Gatz first introduced the devices to UNC as a way to measure velocity, distance and movement of players during games and practice.

In addition to these assessments, the GPS monitors also calculate the amount of time that players spend in different velocity zones — walking, jogging and sprinting.

This information helps field hockey coach Karen Shelton tailor her practices to game-specific needs.

“We find that the longest sprint in a game is 73 yards,” she said. “We don’t need to be doing 120 (yard sprints) if the longest sprint we’re ever going to run is 73 yards. So we can go shorter and sharper in those training distances.”

The monitors can also determine where the players are running on the field during games.

“We can kind of see if we’re overplaying one side over the other, where are the high velocity bands picked up or occurring,” Shelton said.

The field hockey team also routinely uses these devices in training and in games to measure the all-important player load.

The player load is a patented calculation by Catapult and combines velocity, acceleration, distance run and other critical attributes.

The resulting number indicates the amount of stress a player incurs in a given period, such as a game or practice.

In the field hockey team’s weekend of back-to-back games against Wake Forest and VCU, one player experienced calf soreness and tightness from a previously existing condition after the Wake Forest game. Her player load for that game was calculated at 830.

The next day, the player didn’t have to play as hard against a less-challenging VCU team. Her player load for that game was calculated at 600, and she didn’t experience any soreness.

“It’s a good indication because we get into a playoff situation and we know that we need to have her in back-to-back games,” said Steve Gisselman, assistant strength and conditioning coach. “We maybe take some of the load off her so that her shins don’t get to the point where it’s too much of an issue long term.”

Though there haven’t been any catastrophic injuries on the team thus far, the devices can also be utilized during the rehabilitation and recovery period.

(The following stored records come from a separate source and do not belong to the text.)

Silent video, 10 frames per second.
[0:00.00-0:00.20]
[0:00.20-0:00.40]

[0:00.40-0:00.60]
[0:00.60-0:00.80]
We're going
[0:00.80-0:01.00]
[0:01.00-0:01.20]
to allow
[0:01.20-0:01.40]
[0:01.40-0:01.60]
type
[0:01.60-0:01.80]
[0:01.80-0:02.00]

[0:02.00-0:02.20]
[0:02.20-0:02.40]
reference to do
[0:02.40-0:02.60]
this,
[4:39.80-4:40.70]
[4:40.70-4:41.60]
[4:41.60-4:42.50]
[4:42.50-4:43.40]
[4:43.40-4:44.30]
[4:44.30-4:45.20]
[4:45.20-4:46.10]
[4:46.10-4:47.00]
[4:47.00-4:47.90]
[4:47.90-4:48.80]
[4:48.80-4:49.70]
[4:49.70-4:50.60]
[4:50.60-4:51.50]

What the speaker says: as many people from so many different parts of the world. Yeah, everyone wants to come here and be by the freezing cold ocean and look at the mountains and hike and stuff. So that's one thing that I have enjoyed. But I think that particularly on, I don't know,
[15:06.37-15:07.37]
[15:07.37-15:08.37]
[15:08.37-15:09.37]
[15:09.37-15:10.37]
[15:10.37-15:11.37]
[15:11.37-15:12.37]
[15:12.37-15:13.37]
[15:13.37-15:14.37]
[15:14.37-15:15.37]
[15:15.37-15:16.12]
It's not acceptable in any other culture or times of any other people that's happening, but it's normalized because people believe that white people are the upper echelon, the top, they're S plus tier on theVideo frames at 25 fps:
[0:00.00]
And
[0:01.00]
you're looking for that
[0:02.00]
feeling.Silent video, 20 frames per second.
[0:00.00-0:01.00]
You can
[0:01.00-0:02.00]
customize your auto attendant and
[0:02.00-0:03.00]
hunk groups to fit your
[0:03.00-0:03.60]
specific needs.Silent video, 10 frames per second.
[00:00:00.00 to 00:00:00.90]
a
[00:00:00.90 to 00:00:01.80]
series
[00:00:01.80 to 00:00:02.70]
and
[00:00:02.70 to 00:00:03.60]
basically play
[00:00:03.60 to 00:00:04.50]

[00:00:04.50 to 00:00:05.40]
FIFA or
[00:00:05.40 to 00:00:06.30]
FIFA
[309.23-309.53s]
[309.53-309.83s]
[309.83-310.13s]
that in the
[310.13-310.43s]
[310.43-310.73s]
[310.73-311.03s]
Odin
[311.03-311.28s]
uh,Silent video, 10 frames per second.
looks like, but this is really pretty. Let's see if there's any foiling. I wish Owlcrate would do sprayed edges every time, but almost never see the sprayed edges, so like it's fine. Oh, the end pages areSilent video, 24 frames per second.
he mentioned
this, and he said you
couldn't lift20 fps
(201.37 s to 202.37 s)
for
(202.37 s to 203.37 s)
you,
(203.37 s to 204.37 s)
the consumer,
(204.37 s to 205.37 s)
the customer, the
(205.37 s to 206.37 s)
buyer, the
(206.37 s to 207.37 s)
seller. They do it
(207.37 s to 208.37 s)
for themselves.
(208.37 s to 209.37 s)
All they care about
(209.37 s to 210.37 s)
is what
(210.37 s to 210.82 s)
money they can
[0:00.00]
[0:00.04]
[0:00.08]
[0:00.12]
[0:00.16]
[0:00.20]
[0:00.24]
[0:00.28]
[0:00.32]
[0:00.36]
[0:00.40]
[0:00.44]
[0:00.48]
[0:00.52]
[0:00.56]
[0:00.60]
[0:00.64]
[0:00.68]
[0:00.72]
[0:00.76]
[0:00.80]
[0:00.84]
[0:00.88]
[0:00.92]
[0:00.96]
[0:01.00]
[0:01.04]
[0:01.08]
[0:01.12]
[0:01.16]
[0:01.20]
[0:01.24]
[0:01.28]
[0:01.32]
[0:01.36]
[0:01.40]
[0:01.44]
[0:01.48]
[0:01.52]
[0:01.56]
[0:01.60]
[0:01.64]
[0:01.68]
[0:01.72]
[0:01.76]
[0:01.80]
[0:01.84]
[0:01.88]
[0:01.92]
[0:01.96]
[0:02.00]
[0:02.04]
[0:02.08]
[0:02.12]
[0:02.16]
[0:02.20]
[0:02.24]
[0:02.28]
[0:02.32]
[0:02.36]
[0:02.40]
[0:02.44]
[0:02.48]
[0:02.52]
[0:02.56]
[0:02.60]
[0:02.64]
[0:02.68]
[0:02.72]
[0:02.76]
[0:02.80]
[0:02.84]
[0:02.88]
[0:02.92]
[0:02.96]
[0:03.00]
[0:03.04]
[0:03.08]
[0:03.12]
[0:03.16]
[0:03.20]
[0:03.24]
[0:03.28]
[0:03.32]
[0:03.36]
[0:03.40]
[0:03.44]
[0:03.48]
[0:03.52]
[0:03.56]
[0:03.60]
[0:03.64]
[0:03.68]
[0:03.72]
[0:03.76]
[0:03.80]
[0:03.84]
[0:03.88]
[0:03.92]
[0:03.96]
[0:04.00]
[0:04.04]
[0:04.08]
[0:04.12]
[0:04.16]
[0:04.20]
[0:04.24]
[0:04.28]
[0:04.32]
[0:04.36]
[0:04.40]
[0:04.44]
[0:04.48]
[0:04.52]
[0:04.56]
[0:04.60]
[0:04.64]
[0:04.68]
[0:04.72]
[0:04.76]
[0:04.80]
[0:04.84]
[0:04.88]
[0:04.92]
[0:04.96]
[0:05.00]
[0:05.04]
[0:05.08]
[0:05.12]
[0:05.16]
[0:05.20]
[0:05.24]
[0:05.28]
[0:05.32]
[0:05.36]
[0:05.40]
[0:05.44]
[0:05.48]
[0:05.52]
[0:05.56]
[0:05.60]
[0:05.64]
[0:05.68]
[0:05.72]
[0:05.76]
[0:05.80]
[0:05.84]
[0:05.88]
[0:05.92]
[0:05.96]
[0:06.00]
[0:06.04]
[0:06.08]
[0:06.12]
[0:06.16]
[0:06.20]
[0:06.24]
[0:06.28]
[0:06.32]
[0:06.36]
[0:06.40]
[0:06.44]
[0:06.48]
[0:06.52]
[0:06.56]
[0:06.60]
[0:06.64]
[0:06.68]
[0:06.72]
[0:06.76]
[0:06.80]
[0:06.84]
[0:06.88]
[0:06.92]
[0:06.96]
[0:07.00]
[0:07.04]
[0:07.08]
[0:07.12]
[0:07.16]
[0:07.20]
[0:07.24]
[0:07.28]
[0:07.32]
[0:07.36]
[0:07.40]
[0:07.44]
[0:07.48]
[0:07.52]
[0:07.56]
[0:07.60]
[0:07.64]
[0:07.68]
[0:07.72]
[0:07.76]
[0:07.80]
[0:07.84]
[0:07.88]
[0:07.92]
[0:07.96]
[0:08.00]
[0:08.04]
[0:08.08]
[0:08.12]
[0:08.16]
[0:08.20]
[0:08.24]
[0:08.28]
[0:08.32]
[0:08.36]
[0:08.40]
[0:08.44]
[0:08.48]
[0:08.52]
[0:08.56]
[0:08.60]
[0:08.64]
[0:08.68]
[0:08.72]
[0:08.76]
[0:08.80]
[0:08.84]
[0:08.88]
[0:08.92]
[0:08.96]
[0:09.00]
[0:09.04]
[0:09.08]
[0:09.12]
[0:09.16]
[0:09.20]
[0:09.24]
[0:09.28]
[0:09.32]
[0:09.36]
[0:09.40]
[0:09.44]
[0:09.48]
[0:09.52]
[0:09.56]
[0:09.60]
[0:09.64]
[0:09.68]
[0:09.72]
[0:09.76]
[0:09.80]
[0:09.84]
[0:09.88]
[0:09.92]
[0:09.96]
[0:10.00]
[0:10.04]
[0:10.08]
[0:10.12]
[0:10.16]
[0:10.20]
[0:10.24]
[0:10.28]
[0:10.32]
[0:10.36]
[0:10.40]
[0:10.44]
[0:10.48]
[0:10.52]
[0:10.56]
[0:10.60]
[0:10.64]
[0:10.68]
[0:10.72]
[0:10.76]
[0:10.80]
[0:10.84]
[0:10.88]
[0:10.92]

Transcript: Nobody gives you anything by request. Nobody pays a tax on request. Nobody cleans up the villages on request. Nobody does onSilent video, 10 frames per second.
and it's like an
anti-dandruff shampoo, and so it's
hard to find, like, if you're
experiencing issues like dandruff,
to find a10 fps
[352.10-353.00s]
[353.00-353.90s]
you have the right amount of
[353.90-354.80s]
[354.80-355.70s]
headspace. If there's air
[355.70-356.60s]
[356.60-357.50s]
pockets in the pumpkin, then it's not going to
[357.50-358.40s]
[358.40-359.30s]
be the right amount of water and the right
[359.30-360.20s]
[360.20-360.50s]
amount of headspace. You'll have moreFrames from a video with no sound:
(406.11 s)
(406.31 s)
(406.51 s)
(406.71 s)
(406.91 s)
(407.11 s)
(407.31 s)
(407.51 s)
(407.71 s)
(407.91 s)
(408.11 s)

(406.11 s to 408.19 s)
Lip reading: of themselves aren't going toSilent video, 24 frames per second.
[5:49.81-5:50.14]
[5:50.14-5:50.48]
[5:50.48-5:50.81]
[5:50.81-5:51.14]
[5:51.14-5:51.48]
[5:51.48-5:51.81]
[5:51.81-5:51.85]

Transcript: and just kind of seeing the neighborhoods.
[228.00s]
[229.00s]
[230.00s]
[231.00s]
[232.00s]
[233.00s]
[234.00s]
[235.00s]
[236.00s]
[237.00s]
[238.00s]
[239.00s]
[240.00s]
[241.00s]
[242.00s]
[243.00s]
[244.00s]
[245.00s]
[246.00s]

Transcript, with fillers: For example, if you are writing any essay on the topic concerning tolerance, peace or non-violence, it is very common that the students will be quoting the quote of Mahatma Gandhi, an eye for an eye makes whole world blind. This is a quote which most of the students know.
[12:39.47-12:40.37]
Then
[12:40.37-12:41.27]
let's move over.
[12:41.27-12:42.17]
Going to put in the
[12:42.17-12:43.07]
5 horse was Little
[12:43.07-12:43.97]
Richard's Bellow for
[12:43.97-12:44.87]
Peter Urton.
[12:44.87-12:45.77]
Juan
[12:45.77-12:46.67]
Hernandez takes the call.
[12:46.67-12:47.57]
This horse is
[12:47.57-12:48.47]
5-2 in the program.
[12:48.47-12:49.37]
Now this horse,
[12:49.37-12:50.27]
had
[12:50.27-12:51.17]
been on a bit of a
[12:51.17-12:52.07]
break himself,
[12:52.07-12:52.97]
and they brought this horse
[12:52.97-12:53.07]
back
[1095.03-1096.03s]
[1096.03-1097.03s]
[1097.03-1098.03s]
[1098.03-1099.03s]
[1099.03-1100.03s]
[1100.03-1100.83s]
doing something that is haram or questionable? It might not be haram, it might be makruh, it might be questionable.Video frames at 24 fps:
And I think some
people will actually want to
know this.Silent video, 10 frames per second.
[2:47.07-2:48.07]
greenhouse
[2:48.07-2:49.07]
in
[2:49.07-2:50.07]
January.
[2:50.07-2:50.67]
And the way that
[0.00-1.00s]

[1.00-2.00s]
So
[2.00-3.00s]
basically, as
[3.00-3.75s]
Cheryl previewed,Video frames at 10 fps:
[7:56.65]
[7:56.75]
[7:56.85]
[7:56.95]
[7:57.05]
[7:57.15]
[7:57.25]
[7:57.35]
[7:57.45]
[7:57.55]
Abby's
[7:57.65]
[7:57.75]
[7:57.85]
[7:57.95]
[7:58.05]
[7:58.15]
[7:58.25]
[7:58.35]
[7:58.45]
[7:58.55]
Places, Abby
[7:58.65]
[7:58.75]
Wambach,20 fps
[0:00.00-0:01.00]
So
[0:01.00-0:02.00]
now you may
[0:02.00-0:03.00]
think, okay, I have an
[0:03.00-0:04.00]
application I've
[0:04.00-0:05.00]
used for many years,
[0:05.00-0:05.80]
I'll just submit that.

“It could definitely be used for rehabilitation purposes,” Gisselman said. “(Measuring) return to play would be ideal because as they return to play you can see their speeds, their ability to cut, their acceleration — their deceleration is a big one — and all of those parameters you can look at as they’re getting better.”

“It’s one of those things that we just got in August so we’re slowly learning all of the intricacies.”